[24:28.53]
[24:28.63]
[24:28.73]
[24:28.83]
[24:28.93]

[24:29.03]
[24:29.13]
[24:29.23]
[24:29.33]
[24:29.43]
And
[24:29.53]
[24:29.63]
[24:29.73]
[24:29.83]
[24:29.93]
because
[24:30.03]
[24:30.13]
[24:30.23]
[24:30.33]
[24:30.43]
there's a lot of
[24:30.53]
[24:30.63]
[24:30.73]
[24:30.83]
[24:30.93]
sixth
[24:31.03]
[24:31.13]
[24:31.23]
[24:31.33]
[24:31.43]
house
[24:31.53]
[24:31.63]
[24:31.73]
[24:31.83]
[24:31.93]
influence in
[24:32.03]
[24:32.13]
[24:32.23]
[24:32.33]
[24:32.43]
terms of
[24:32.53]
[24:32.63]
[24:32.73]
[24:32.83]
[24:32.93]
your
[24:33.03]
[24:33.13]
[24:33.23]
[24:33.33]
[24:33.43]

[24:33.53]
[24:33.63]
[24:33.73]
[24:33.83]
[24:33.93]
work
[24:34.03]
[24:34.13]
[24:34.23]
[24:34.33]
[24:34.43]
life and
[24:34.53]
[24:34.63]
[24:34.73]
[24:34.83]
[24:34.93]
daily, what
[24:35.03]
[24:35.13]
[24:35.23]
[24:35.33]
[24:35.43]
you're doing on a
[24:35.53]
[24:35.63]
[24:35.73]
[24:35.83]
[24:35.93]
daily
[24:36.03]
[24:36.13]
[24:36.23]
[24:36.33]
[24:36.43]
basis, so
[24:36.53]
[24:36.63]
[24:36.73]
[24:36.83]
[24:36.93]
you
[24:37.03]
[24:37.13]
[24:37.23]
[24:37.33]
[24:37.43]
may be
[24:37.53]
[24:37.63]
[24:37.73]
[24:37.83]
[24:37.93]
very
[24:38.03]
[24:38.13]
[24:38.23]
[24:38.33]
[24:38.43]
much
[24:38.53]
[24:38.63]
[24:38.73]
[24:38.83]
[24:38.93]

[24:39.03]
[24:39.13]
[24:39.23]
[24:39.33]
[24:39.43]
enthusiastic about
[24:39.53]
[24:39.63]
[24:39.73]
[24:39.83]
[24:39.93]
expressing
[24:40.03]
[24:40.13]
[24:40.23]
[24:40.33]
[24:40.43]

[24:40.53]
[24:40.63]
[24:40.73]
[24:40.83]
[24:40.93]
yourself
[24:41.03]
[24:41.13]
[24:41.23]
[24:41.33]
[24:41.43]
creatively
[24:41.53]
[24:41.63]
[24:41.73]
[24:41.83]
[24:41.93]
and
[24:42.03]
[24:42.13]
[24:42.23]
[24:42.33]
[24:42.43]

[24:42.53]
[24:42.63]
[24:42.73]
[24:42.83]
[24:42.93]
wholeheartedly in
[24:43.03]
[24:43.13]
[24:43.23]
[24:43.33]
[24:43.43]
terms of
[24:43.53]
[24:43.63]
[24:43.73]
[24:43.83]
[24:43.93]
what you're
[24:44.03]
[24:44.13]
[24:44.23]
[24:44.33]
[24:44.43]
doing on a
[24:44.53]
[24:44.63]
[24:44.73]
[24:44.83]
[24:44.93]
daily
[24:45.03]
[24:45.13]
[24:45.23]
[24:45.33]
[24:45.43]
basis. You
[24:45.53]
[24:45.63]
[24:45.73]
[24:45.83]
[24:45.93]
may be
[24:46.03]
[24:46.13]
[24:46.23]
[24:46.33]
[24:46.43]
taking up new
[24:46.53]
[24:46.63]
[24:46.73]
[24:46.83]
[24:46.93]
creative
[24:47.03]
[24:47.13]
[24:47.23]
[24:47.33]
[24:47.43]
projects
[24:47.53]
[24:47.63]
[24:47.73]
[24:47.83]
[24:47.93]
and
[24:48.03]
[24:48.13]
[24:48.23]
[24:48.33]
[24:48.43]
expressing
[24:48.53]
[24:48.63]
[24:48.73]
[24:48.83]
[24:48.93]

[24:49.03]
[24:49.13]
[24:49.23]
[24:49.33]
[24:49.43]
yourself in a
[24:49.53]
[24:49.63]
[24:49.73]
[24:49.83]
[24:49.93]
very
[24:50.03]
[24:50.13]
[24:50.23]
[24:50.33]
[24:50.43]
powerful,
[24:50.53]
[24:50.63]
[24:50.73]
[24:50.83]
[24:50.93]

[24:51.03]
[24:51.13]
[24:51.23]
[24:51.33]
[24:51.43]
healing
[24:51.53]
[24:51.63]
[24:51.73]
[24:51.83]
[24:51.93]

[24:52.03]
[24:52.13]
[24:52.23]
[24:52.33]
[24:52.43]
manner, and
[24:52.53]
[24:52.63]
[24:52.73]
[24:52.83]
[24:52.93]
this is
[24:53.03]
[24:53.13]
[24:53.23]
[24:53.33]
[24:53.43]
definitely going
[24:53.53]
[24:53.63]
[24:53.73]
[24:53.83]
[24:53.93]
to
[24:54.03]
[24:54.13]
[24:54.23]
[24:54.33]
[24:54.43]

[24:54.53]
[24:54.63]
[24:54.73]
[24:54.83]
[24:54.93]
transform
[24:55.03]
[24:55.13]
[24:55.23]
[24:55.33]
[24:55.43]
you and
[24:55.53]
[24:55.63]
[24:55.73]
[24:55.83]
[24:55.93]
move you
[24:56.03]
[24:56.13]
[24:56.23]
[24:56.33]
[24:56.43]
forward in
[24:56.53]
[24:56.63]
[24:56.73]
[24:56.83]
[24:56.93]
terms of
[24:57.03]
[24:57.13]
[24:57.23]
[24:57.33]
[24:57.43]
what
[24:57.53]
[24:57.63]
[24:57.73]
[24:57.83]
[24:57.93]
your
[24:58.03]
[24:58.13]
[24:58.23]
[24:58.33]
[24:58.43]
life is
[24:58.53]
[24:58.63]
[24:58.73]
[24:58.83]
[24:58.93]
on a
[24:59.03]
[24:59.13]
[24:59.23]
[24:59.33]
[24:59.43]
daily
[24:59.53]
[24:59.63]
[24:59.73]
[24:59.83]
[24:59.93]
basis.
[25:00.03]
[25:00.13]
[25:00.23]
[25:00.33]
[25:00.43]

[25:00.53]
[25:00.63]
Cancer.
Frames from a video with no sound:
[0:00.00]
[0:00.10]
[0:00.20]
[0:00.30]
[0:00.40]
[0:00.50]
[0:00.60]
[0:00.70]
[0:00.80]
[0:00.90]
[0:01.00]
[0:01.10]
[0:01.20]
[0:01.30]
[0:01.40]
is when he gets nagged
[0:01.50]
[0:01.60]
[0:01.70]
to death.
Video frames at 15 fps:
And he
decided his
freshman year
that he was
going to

.....

**Task description**
All the records above need to be output exactly, with none omitted.

**Solution to this task**
[24:28.53]
[24:28.63]
[24:28.73]
[24:28.83]
[24:28.93]

[24:29.03]
[24:29.13]
[24:29.23]
[24:29.33]
[24:29.43]
And
[24:29.53]
[24:29.63]
[24:29.73]
[24:29.83]
[24:29.93]
because
[24:30.03]
[24:30.13]
[24:30.23]
[24:30.33]
[24:30.43]
there's a lot of
[24:30.53]
[24:30.63]
[24:30.73]
[24:30.83]
[24:30.93]
sixth
[24:31.03]
[24:31.13]
[24:31.23]
[24:31.33]
[24:31.43]
house
[24:31.53]
[24:31.63]
[24:31.73]
[24:31.83]
[24:31.93]
influence in
[24:32.03]
[24:32.13]
[24:32.23]
[24:32.33]
[24:32.43]
terms of
[24:32.53]
[24:32.63]
[24:32.73]
[24:32.83]
[24:32.93]
your
[24:33.03]
[24:33.13]
[24:33.23]
[24:33.33]
[24:33.43]

[24:33.53]
[24:33.63]
[24:33.73]
[24:33.83]
[24:33.93]
work
[24:34.03]
[24:34.13]
[24:34.23]
[24:34.33]
[24:34.43]
life and
[24:34.53]
[24:34.63]
[24:34.73]
[24:34.83]
[24:34.93]
daily, what
[24:35.03]
[24:35.13]
[24:35.23]
[24:35.33]
[24:35.43]
you're doing on a
[24:35.53]
[24:35.63]
[24:35.73]
[24:35.83]
[24:35.93]
daily
[24:36.03]
[24:36.13]
[24:36.23]
[24:36.33]
[24:36.43]
basis, so
[24:36.53]
[24:36.63]
[24:36.73]
[24:36.83]
[24:36.93]
you
[24:37.03]
[24:37.13]
[24:37.23]
[24:37.33]
[24:37.43]
may be
[24:37.53]
[24:37.63]
[24:37.73]
[24:37.83]
[24:37.93]
very
[24:38.03]
[24:38.13]
[24:38.23]
[24:38.33]
[24:38.43]
much
[24:38.53]
[24:38.63]
[24:38.73]
[24:38.83]
[24:38.93]

[24:39.03]
[24:39.13]
[24:39.23]
[24:39.33]
[24:39.43]
enthusiastic about
[24:39.53]
[24:39.63]
[24:39.73]
[24:39.83]
[24:39.93]
expressing
[24:40.03]
[24:40.13]
[24:40.23]
[24:40.33]
[24:40.43]

[24:40.53]
[24:40.63]
[24:40.73]
[24:40.83]
[24:40.93]
yourself
[24:41.03]
[24:41.13]
[24:41.23]
[24:41.33]
[24:41.43]
creatively
[24:41.53]
[24:41.63]
[24:41.73]
[24:41.83]
[24:41.93]
and
[24:42.03]
[24:42.13]
[24:42.23]
[24:42.33]
[24:42.43]

[24:42.53]
[24:42.63]
[24:42.73]
[24:42.83]
[24:42.93]
wholeheartedly in
[24:43.03]
[24:43.13]
[24:43.23]
[24:43.33]
[24:43.43]
terms of
[24:43.53]
[24:43.63]
[24:43.73]
[24:43.83]
[24:43.93]
what you're
[24:44.03]
[24:44.13]
[24:44.23]
[24:44.33]
[24:44.43]
doing on a
[24:44.53]
[24:44.63]
[24:44.73]
[24:44.83]
[24:44.93]
daily
[24:45.03]
[24:45.13]
[24:45.23]
[24:45.33]
[24:45.43]
basis. You
[24:45.53]
[24:45.63]
[24:45.73]
[24:45.83]
[24:45.93]
may be
[24:46.03]
[24:46.13]
[24:46.23]
[24:46.33]
[24:46.43]
taking up new
[24:46.53]
[24:46.63]
[24:46.73]
[24:46.83]
[24:46.93]
creative
[24:47.03]
[24:47.13]
[24:47.23]
[24:47.33]
[24:47.43]
projects
[24:47.53]
[24:47.63]
[24:47.73]
[24:47.83]
[24:47.93]
and
[24:48.03]
[24:48.13]
[24:48.23]
[24:48.33]
[24:48.43]
expressing
[24:48.53]
[24:48.63]
[24:48.73]
[24:48.83]
[24:48.93]

[24:49.03]
[24:49.13]
[24:49.23]
[24:49.33]
[24:49.43]
yourself in a
[24:49.53]
[24:49.63]
[24:49.73]
[24:49.83]
[24:49.93]
very
[24:50.03]
[24:50.13]
[24:50.23]
[24:50.33]
[24:50.43]
powerful,
[24:50.53]
[24:50.63]
[24:50.73]
[24:50.83]
[24:50.93]

[24:51.03]
[24:51.13]
[24:51.23]
[24:51.33]
[24:51.43]
healing
[24:51.53]
[24:51.63]
[24:51.73]
[24:51.83]
[24:51.93]

[24:52.03]
[24:52.13]
[24:52.23]
[24:52.33]
[24:52.43]
manner, and
[24:52.53]
[24:52.63]
[24:52.73]
[24:52.83]
[24:52.93]
this is
[24:53.03]
[24:53.13]
[24:53.23]
[24:53.33]
[24:53.43]
definitely going
[24:53.53]
[24:53.63]
[24:53.73]
[24:53.83]
[24:53.93]
to
[24:54.03]
[24:54.13]
[24:54.23]
[24:54.33]
[24:54.43]

[24:54.53]
[24:54.63]
[24:54.73]
[24:54.83]
[24:54.93]
transform
[24:55.03]
[24:55.13]
[24:55.23]
[24:55.33]
[24:55.43]
you and
[24:55.53]
[24:55.63]
[24:55.73]
[24:55.83]
[24:55.93]
move you
[24:56.03]
[24:56.13]
[24:56.23]
[24:56.33]
[24:56.43]
forward in
[24:56.53]
[24:56.63]
[24:56.73]
[24:56.83]
[24:56.93]
terms of
[24:57.03]
[24:57.13]
[24:57.23]
[24:57.33]
[24:57.43]
what
[24:57.53]
[24:57.63]
[24:57.73]
[24:57.83]
[24:57.93]
your
[24:58.03]
[24:58.13]
[24:58.23]
[24:58.33]
[24:58.43]
life is
[24:58.53]
[24:58.63]
[24:58.73]
[24:58.83]
[24:58.93]
on a
[24:59.03]
[24:59.13]
[24:59.23]
[24:59.33]
[24:59.43]
daily
[24:59.53]
[24:59.63]
[24:59.73]
[24:59.83]
[24:59.93]
basis.
[25:00.03]
[25:00.13]
[25:00.23]
[25:00.33]
[25:00.43]

[25:00.53]
[25:00.63]
Cancer.
Frames from a video with no sound:
[0:00.00]
[0:00.10]
[0:00.20]
[0:00.30]
[0:00.40]
[0:00.50]
[0:00.60]
[0:00.70]
[0:00.80]
[0:00.90]
[0:01.00]
[0:01.10]
[0:01.20]
[0:01.30]
[0:01.40]
is when he gets nagged
[0:01.50]
[0:01.60]
[0:01.70]
to death.
Video frames at 15 fps:
And he
decided his
freshman year
that he was
going to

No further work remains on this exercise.